= Records for this exercise =
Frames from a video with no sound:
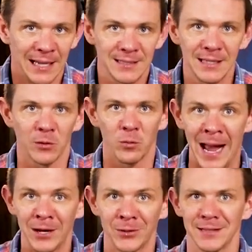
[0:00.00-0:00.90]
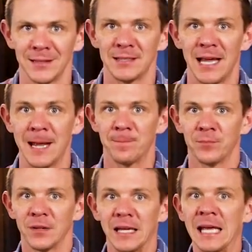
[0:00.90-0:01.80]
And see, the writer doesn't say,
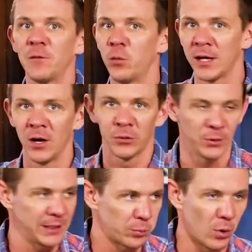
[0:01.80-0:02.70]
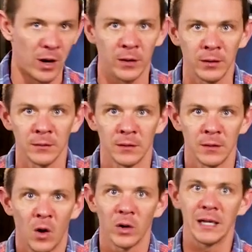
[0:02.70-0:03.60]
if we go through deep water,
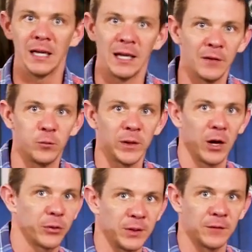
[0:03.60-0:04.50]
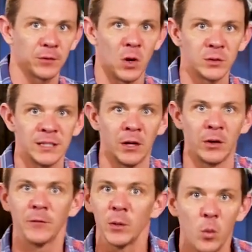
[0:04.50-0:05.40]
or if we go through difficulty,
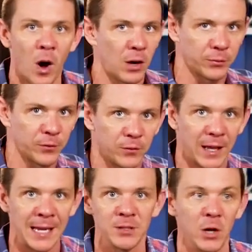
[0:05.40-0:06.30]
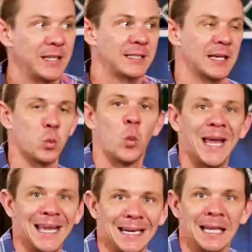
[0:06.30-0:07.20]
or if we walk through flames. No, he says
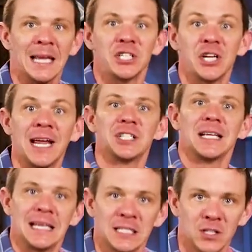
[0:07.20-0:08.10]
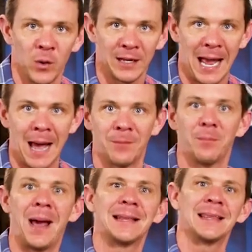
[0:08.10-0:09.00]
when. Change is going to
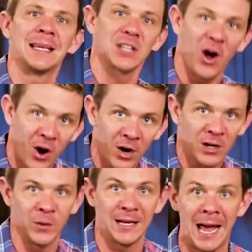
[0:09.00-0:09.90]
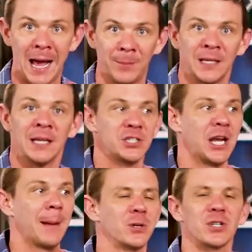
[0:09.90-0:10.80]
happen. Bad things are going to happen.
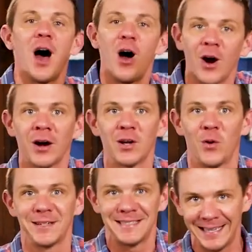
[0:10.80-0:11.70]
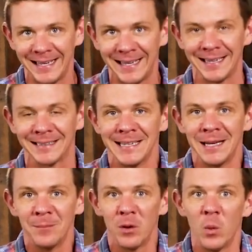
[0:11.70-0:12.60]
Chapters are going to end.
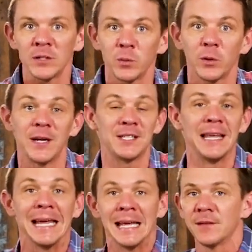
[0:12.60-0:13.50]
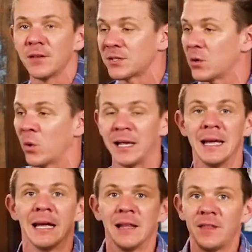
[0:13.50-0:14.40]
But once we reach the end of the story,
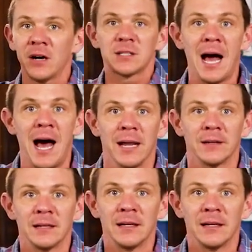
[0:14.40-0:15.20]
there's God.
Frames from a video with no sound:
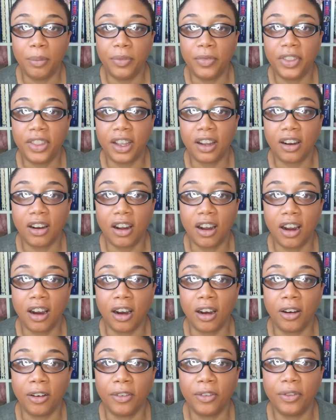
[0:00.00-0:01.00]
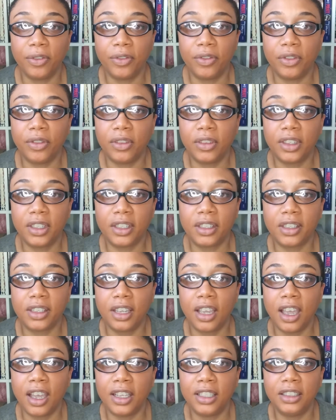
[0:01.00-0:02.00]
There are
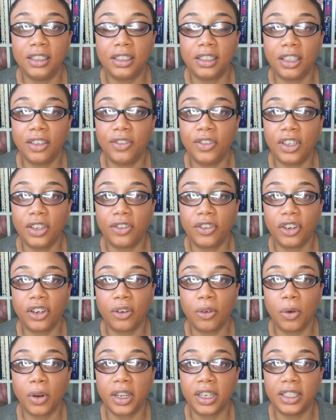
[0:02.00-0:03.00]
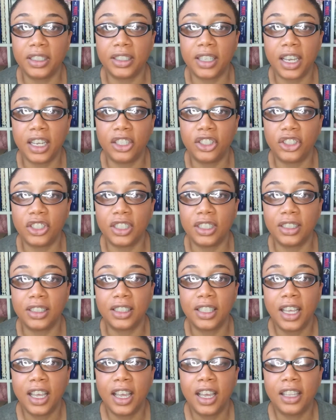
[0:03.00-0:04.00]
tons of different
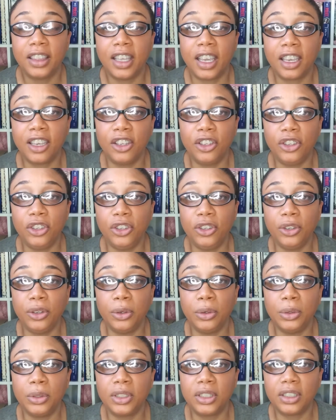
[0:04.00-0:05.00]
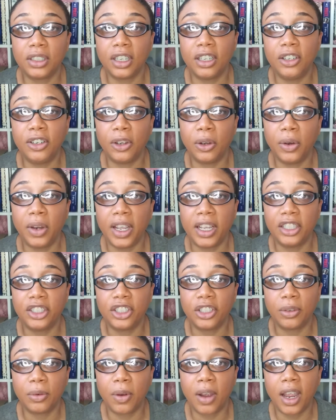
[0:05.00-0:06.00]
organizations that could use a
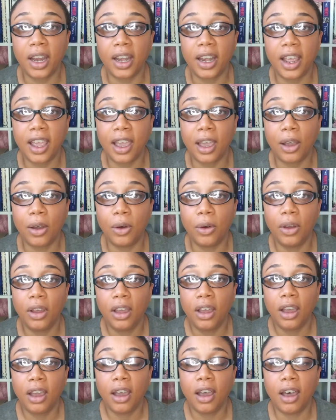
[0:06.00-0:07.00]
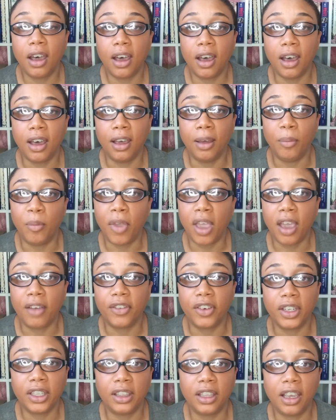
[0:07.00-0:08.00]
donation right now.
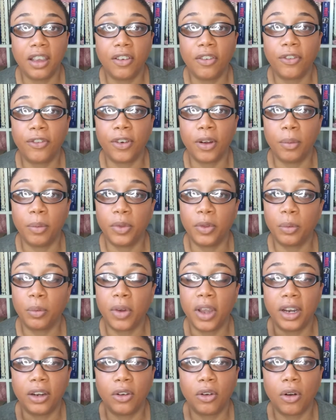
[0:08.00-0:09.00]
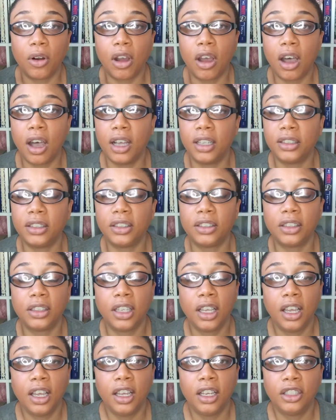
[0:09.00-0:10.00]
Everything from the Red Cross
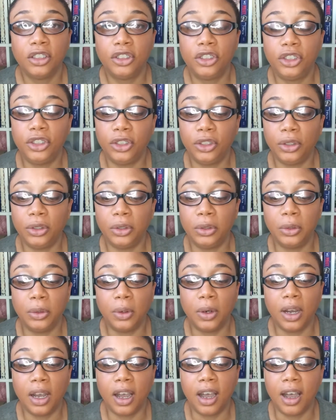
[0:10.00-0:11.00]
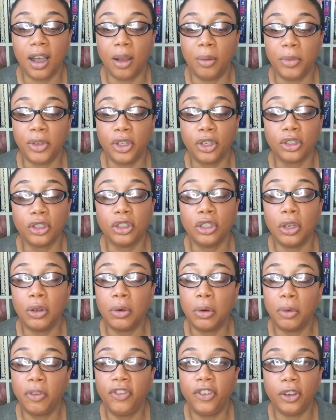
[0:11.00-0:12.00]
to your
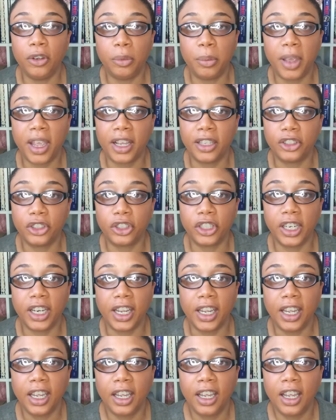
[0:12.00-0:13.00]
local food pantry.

= Prompt =
Leave out every picture, and repeat word for word only the lines from the one holding "[0:08.10-0:09.00]" through the end of the entries above, both ends included.

= Response to the task =
[0:08.10-0:09.00]
when. Change is going to
[0:09.00-0:09.90]
[0:09.90-0:10.80]
happen. Bad things are going to happen.
[0:10.80-0:11.70]
[0:11.70-0:12.60]
Chapters are going to end.
[0:12.60-0:13.50]
[0:13.50-0:14.40]
But once we reach the end of the story,
[0:14.40-0:15.20]
there's God.
Frames from a video with no sound:
[0:00.00-0:01.00]
[0:01.00-0:02.00]
There are
[0:02.00-0:03.00]
[0:03.00-0:04.00]
tons of different
[0:04.00-0:05.00]
[0:05.00-0:06.00]
organizations that could use a
[0:06.00-0:07.00]
[0:07.00-0:08.00]
donation right now.
[0:08.00-0:09.00]
[0:09.00-0:10.00]
Everything from the Red Cross
[0:10.00-0:11.00]
[0:11.00-0:12.00]
to your
[0:12.00-0:13.00]
local food pantry.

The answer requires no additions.